Chers amis, tout comme aujourd'hui, le 27 mars 1416, naissait votre saint patron, François de Paola : c'est bien que vous soyez ici à cette date ! Sur son lit de mort, il dit à ses confrères qu'il n'avait aucun trésor à laisser et il les exhorta : "Aimez-vous les uns les autres et faites toutes vos choses dans la charité". Cela attend de vous la Calabre : que tout se fasse en charité, en unité, en fraternité. Et j'aimerais dire une chose : faites attention aux tribunaux, parce que la corruption y est souvent présente. Faites attention aux tribunaux. Et qu'il y ait aussi un changement dans les tribunaux.

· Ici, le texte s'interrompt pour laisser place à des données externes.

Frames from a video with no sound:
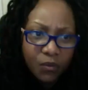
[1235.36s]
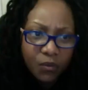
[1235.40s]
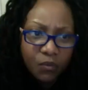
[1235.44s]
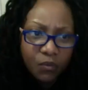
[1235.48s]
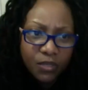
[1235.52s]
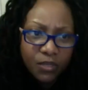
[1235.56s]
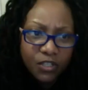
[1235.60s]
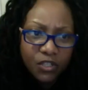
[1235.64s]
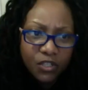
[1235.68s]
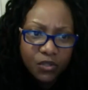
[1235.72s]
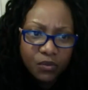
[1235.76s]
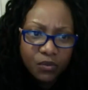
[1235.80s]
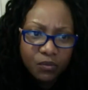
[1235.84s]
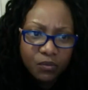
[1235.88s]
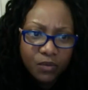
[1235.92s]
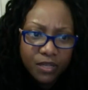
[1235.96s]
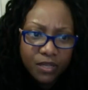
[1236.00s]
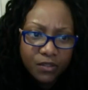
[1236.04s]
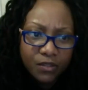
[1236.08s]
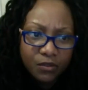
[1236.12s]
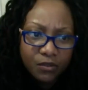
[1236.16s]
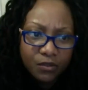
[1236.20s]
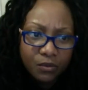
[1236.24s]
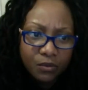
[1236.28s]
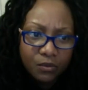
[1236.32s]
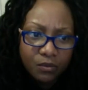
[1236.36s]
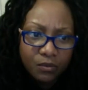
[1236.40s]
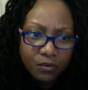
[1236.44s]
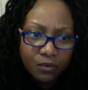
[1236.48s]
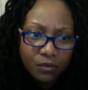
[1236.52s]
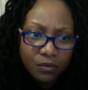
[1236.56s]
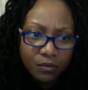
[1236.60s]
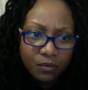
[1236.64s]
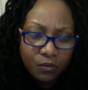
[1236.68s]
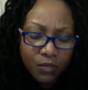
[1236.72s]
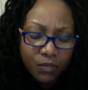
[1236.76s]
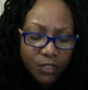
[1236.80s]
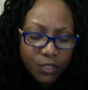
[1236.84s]
when you
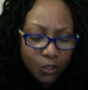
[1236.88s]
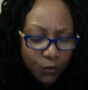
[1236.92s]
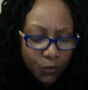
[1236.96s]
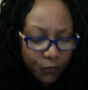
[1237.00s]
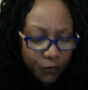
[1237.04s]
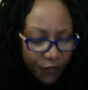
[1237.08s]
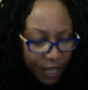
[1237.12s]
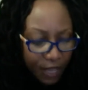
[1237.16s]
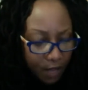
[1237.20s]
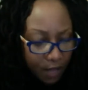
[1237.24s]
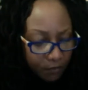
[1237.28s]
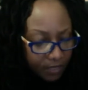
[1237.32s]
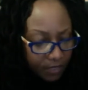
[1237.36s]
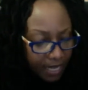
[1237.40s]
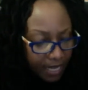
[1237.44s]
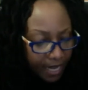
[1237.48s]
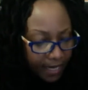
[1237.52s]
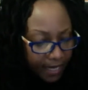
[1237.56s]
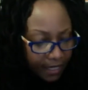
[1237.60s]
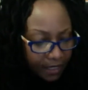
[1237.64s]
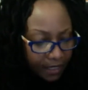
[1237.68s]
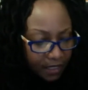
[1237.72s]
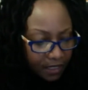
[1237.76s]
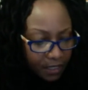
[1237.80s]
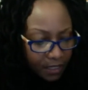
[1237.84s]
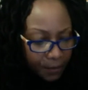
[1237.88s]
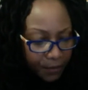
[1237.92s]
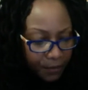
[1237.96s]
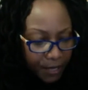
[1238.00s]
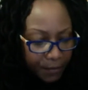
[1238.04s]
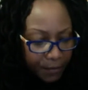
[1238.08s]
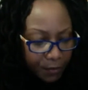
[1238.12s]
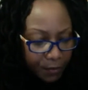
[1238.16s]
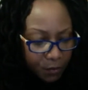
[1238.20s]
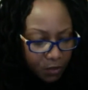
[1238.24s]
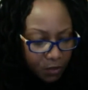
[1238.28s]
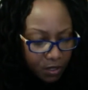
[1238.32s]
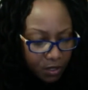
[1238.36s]
when you felt like the
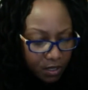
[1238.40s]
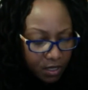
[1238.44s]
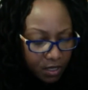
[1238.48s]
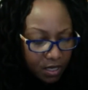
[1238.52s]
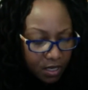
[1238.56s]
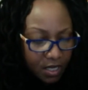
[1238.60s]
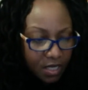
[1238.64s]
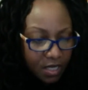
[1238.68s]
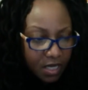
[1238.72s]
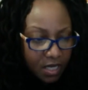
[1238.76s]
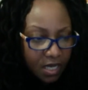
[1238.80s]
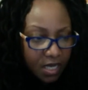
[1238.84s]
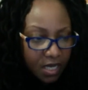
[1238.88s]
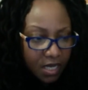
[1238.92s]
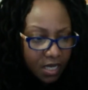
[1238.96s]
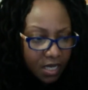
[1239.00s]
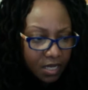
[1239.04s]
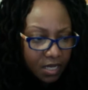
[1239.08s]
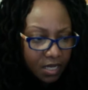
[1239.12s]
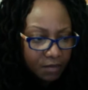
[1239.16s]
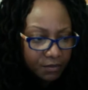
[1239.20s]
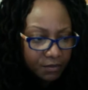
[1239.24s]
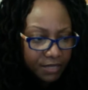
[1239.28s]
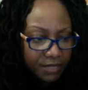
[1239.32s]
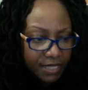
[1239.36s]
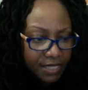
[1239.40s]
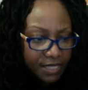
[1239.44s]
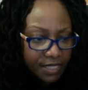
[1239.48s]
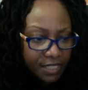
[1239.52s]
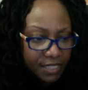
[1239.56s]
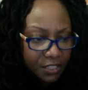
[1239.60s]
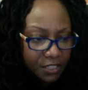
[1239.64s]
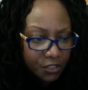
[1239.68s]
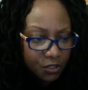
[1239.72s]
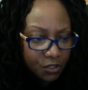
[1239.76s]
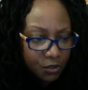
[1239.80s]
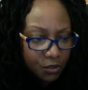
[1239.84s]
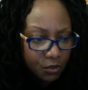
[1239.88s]
people were
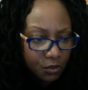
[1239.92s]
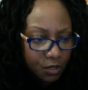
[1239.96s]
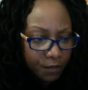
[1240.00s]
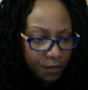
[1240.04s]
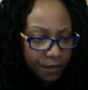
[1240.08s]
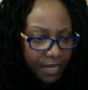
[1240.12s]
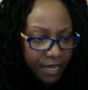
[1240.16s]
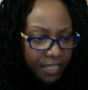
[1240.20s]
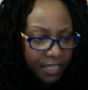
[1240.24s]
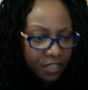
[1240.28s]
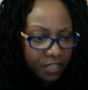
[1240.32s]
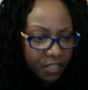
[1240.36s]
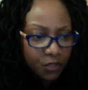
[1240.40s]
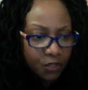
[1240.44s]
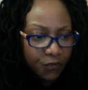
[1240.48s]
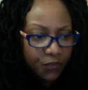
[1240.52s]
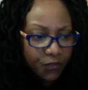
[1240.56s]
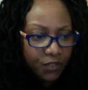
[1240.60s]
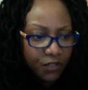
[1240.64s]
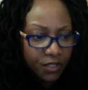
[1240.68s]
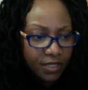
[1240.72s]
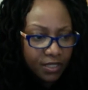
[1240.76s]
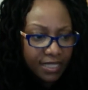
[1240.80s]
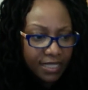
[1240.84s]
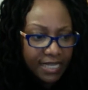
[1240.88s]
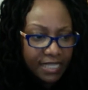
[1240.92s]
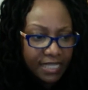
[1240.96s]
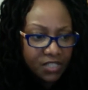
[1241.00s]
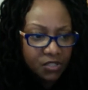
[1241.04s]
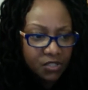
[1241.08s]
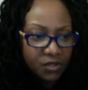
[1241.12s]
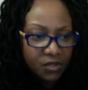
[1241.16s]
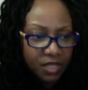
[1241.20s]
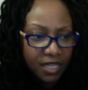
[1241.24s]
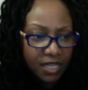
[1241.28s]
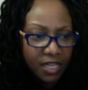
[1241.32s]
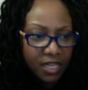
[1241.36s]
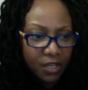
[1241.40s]
dissing you or making you feel
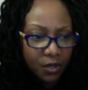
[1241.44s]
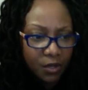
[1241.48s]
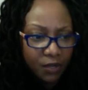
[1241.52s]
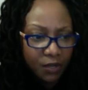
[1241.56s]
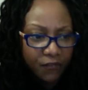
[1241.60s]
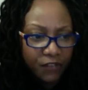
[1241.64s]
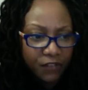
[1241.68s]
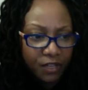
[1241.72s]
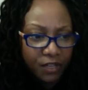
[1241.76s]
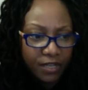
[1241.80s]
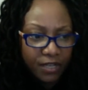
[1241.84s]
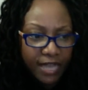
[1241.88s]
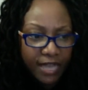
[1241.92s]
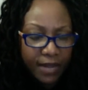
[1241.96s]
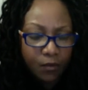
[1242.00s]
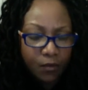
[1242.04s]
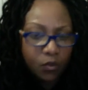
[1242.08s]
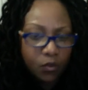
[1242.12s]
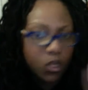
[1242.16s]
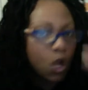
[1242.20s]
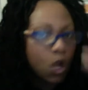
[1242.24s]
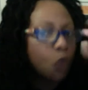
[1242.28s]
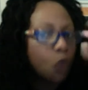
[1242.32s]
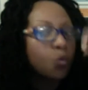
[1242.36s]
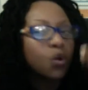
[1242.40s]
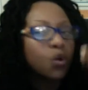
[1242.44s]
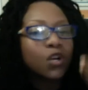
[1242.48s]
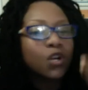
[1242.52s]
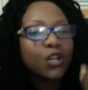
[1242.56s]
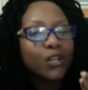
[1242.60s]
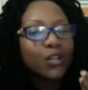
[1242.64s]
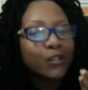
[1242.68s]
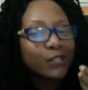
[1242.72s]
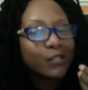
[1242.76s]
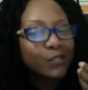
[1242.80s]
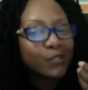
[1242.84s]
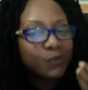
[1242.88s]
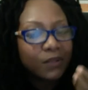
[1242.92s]
lesser than, or felt like your
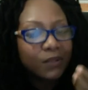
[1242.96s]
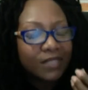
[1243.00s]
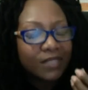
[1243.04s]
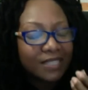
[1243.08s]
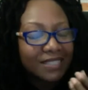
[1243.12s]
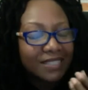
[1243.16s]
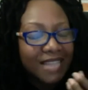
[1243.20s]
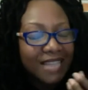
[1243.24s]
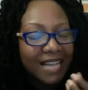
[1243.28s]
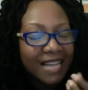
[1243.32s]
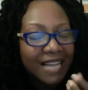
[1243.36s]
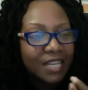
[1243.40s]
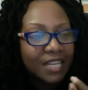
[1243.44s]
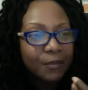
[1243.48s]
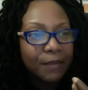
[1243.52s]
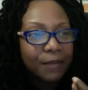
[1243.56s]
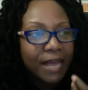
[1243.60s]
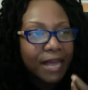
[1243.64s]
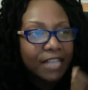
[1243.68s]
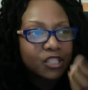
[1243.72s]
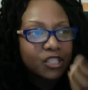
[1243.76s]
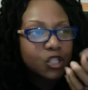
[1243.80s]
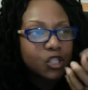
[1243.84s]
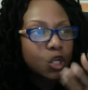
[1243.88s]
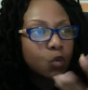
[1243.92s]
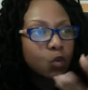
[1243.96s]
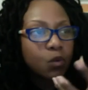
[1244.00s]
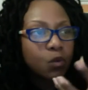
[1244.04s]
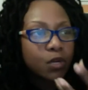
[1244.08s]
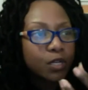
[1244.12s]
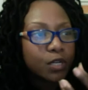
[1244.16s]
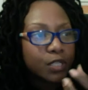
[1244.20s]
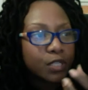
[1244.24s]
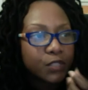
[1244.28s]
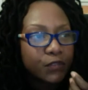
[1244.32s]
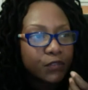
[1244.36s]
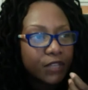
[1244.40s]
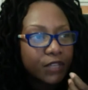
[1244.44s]
words, because I can imagine your
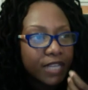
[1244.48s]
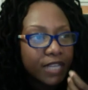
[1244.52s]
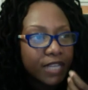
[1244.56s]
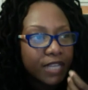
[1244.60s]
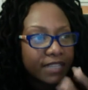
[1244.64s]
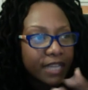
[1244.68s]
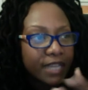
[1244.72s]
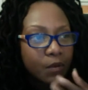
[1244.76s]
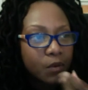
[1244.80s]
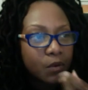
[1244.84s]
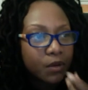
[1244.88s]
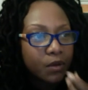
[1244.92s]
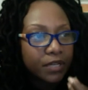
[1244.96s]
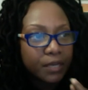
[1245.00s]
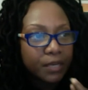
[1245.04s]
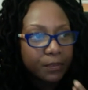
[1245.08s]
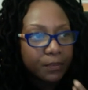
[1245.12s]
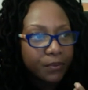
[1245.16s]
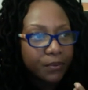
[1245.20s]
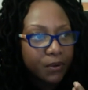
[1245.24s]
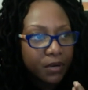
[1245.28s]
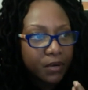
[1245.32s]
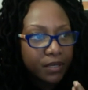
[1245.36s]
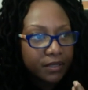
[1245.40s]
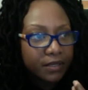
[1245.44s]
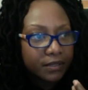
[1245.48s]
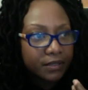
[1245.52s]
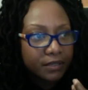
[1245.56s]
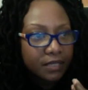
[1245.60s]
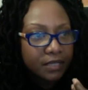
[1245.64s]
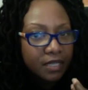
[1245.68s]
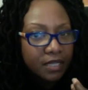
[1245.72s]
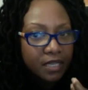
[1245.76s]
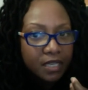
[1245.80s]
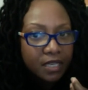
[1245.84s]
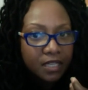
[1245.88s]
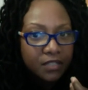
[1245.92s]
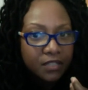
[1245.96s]
words felt like they weren't important.
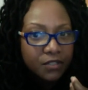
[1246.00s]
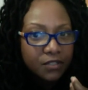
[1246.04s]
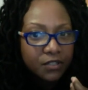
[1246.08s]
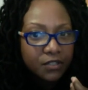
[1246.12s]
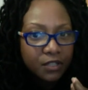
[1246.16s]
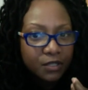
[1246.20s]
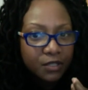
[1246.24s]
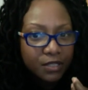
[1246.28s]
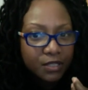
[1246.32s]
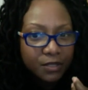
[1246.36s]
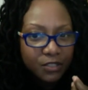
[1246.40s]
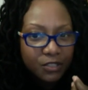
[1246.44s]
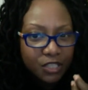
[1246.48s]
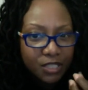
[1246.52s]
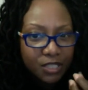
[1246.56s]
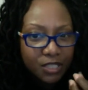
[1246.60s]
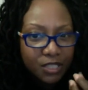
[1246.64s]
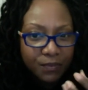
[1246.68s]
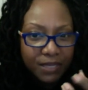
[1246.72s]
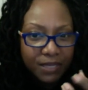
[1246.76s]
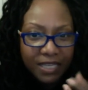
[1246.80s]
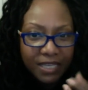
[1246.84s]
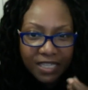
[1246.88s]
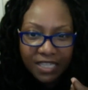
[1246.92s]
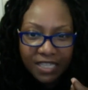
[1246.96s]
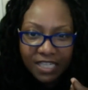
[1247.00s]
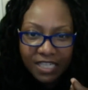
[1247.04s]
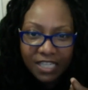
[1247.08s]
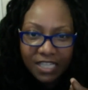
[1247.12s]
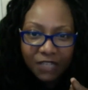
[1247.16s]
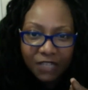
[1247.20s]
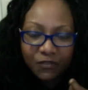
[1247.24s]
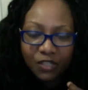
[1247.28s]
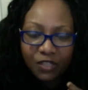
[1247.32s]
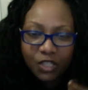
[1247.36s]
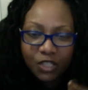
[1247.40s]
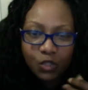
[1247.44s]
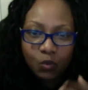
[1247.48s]
You know, just being an
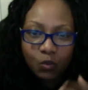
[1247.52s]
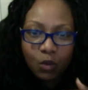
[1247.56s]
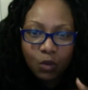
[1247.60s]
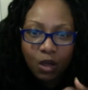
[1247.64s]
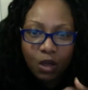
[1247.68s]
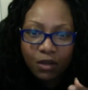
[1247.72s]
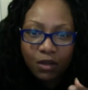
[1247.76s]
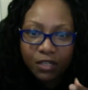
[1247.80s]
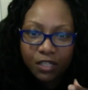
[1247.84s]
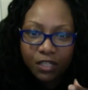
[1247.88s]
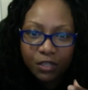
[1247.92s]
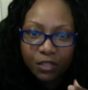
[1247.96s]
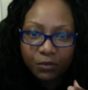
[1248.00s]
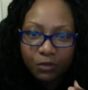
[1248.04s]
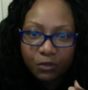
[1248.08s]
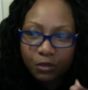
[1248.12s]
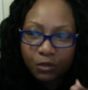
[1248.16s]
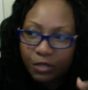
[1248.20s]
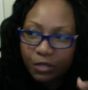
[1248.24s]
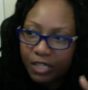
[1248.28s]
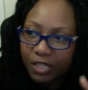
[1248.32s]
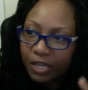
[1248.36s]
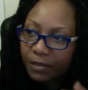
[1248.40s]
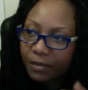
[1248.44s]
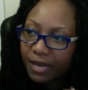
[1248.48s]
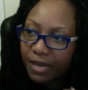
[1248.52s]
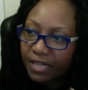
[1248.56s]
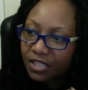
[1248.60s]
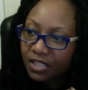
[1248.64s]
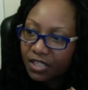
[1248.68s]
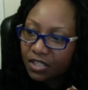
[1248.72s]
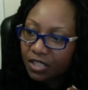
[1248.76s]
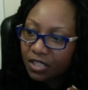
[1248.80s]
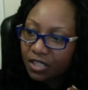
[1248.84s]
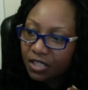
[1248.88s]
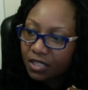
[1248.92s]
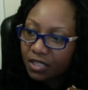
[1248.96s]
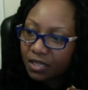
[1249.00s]
individual walking in the room and everybody
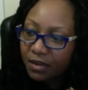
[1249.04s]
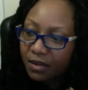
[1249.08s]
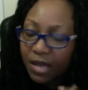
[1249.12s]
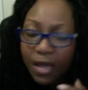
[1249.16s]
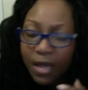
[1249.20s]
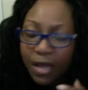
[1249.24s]
shut up.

Je vous remercie de votre visite. Vous êtes une belle communauté et je vous encourage à être, pour votre terre, levure d'Evangile et signe vivant d'espérance. Vous marchez ensemble, et la formation se déroule soit en un seul séminaire, soit en deux ou trois, mais ensemble, non isolés en petits groupes. Ce mot "ensemble" est le message, comment faire l'ensemble vous voyez vous qui êtes sur cette route ; mais ensemble, pas isolés, pas comme différentes tribus, ensemble, avec la manière que vous choisissez. Soyez courageux dans cette décision, soyez courageux ! Une chose qui me frappe ici à Rome, surtout quand je dois aller à l’aéroport, c’est de passer devant ces maisons de formation qui, à un certain moment - je parle des années 60, 70 -, la période où fleurissaient les vocations, étaient les grandes maisons de formation: aujourd’hui, elles sont toutes vides. C'est difficile. Faites un style de formation qui soit toujours vivant et qui ne dépend pas de l'extériorité mais de la force de l'Esprit Saint ; et sur cela, vous prenez des décisions avec courage, avec courage. Le Seigneur vous accompagnera toujours. Ensemble, dans la fraternité. Et continuez avec confiance et avec joie ! Que la Vierge vous accompagne et vous garde. La Vierge est mère, et les mères savent comment faire, elles savent mieux que nous. Je vous bénis tous de tout coeur. Et s'il vous plaît, n'oubliez pas de prier pour moi, pour, pas contre ! Merci.